▶ _Problem details_: Down to the last line, transcribe the records verbatim and exclude the images.

↓

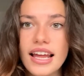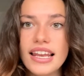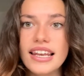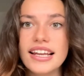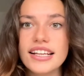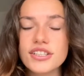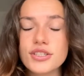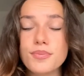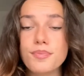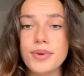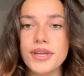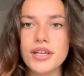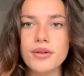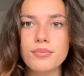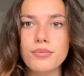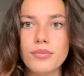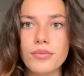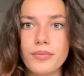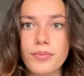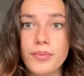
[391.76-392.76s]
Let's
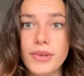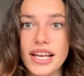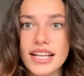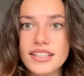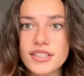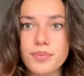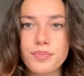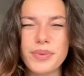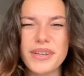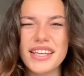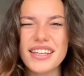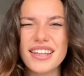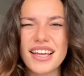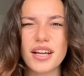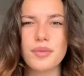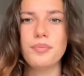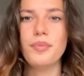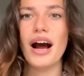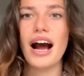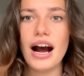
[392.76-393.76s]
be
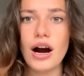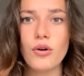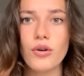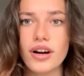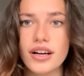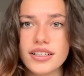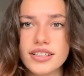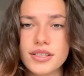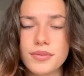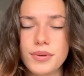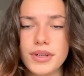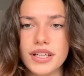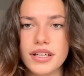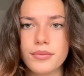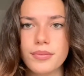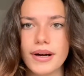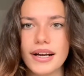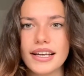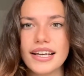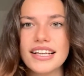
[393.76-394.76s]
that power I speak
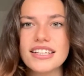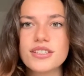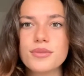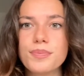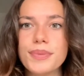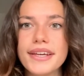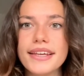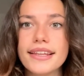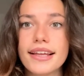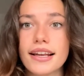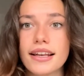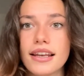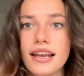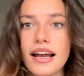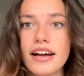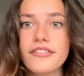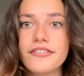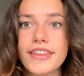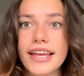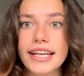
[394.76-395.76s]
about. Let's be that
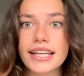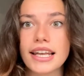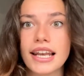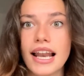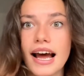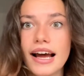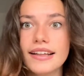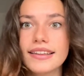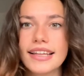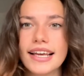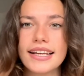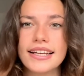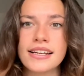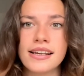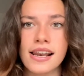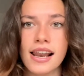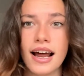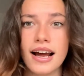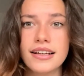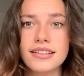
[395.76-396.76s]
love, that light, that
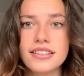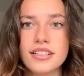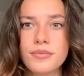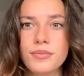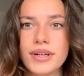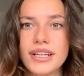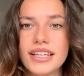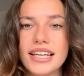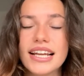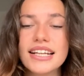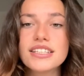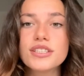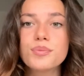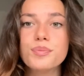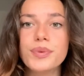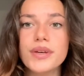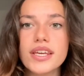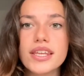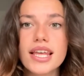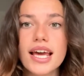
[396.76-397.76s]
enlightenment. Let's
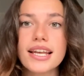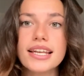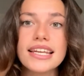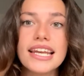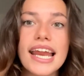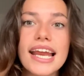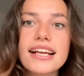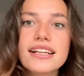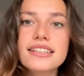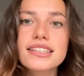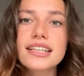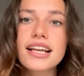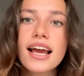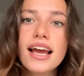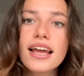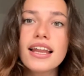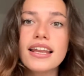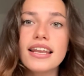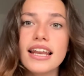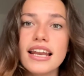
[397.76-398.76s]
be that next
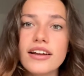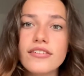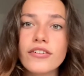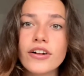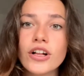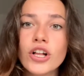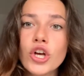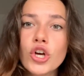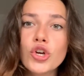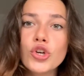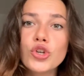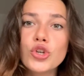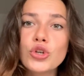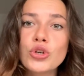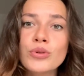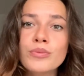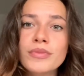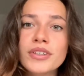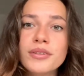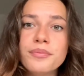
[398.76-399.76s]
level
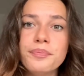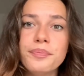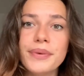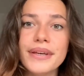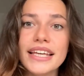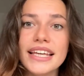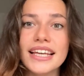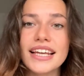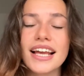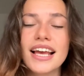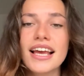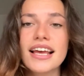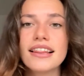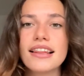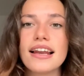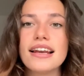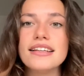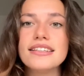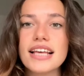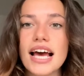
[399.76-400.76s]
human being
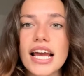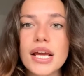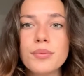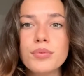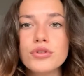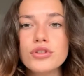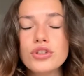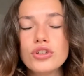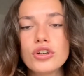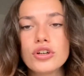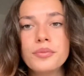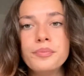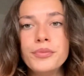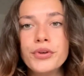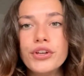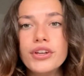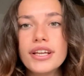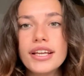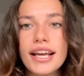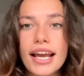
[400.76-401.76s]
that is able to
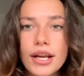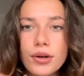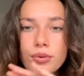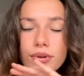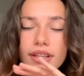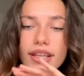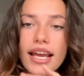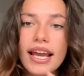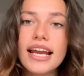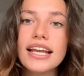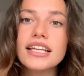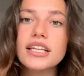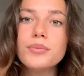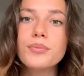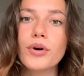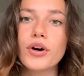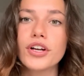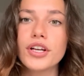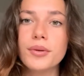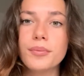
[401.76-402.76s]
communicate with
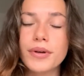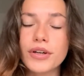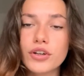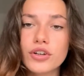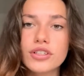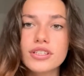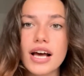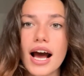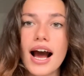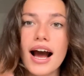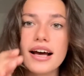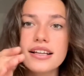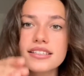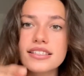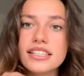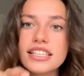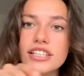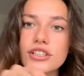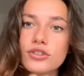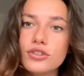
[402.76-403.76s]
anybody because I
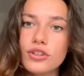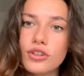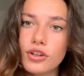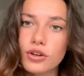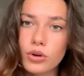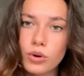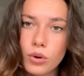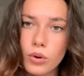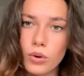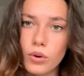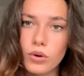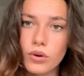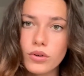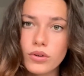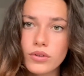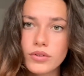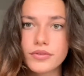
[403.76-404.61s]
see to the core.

↑

▶ _Task output_:
[391.76-392.76s]
Let's
[392.76-393.76s]
be
[393.76-394.76s]
that power I speak
[394.76-395.76s]
about. Let's be that
[395.76-396.76s]
love, that light, that
[396.76-397.76s]
enlightenment. Let's
[397.76-398.76s]
be that next
[398.76-399.76s]
level
[399.76-400.76s]
human being
[400.76-401.76s]
that is able to
[401.76-402.76s]
communicate with
[402.76-403.76s]
anybody because I
[403.76-404.61s]
see to the core.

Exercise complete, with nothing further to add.